We've generally taken an approach of fixing what we can, where we can, and replacing entire systems if possible, but some times it's very hard to actually find out what a system is doing.

The current infinity engine(not EE) when running in OpenGL mode will do a texture upload and draw per 64x64 background tile, or piece of the GUI.

In the EE versions, all the texture uploads happen during the frame, and then at the end of the frame all the draw calls happen. This is what fixed our performance issue on the Intel GPUs, and helped out the iOS and Android ports a lot.

The current infinity engine does a disk seek twice per string of text you see on screen. The EE versions memory map the .bif files, and dialog.tlk.

BeamdogScott56 karma

We refer to it as code spelunking. Some times you end up standing in a pile of bat guano, sometimes you find a treasure. Most of the time it's the guano.

BeamdogScott38 karma

Archaeologists is actually probably a better way of putting it.

In the example of disk seeking while loading strings: It's easy to look at that code and exclaim how bad it is, how you should never do that when loading a bunch of data, etc.

When you have 5 mb of text, and you are targeting machines with 16 mb of ram, it would be silly to use up 30% of your ram just for text, so their approach makes sense with those constraints.

Thankfully we have way fewer constraints these days. For example a raspberry pi has 512 mb of ram and costs $35.
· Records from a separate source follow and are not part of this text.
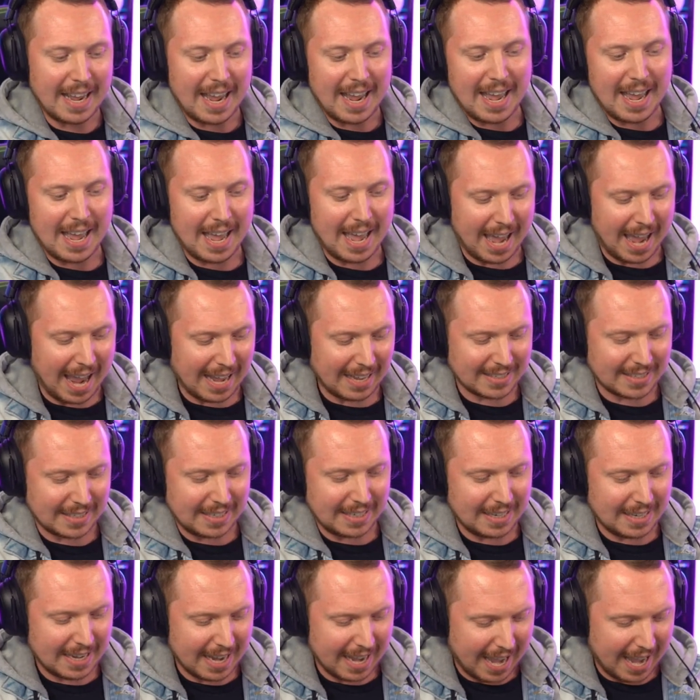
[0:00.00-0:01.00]
and
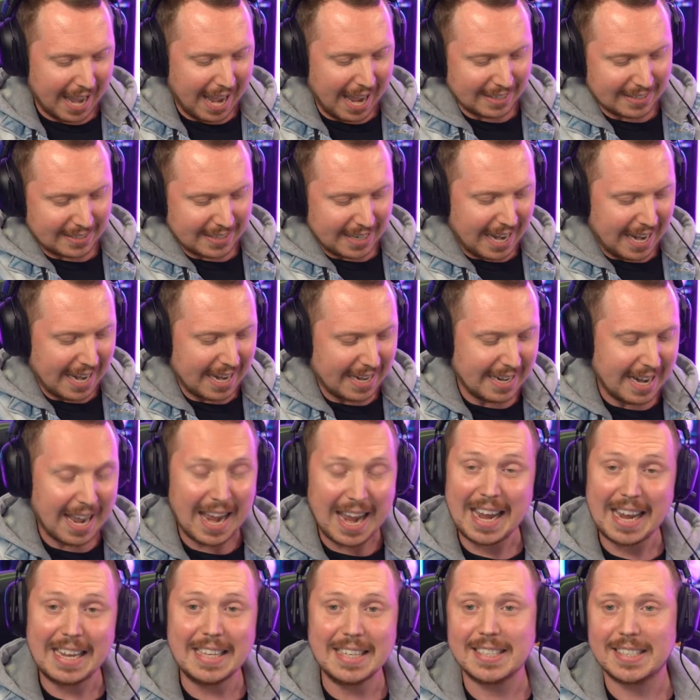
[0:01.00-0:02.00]
SESA
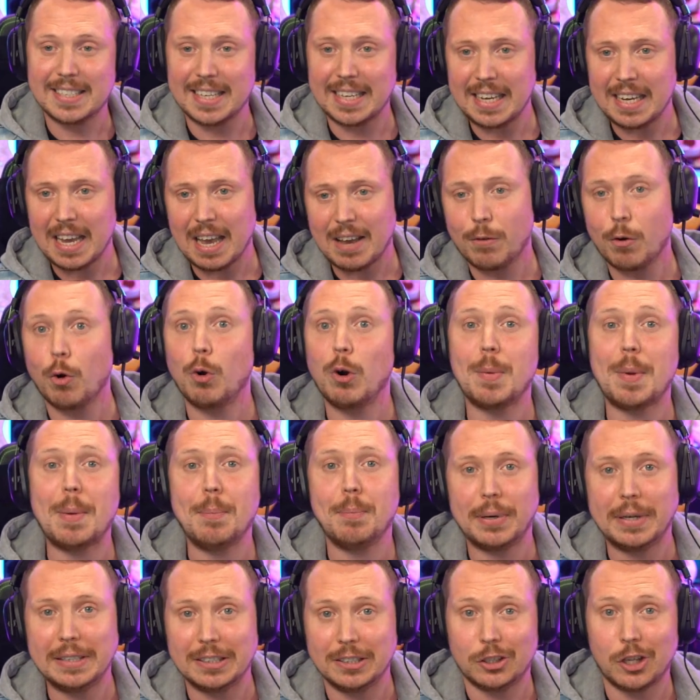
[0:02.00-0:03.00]
and ANZ have already
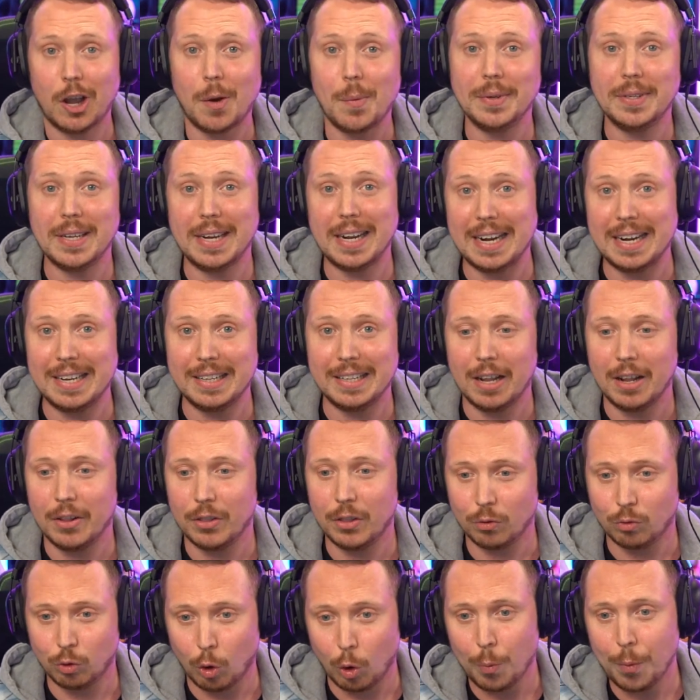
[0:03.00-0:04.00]
been predetermined in
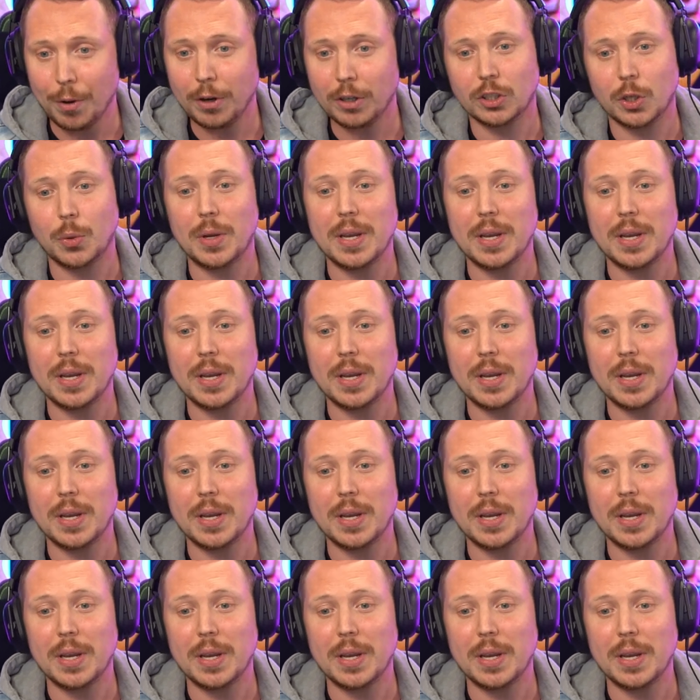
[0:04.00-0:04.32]
the rulebook,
One of the major constraints we have, is both iOS and Android have 2GB file limits. There are ways to work around it, android gives us two 2GB files we can use, and iOS does some compression so we can fit a bit more then 2GB of data into the package. I think that in 10 to 15 years, a 2GB file limit will be laughable, and the compression we've done to fit things into 2GB will be looked at similar to reading the text strings off disk.

BeamdogScott8 karma

The BG:EE quick loot bar has a multiplayer bug that lets you duplicate items by having multiple clients clicking as fast as they can. In IWD:EE clicking on the item in the quick loot bar is the same as clicking to pick it up out of a ground pile.

This also fixes things not stacking automatically when you pick them up from quickloot.

Looking at the code, this should be included in the BG2EE 1.3 patch.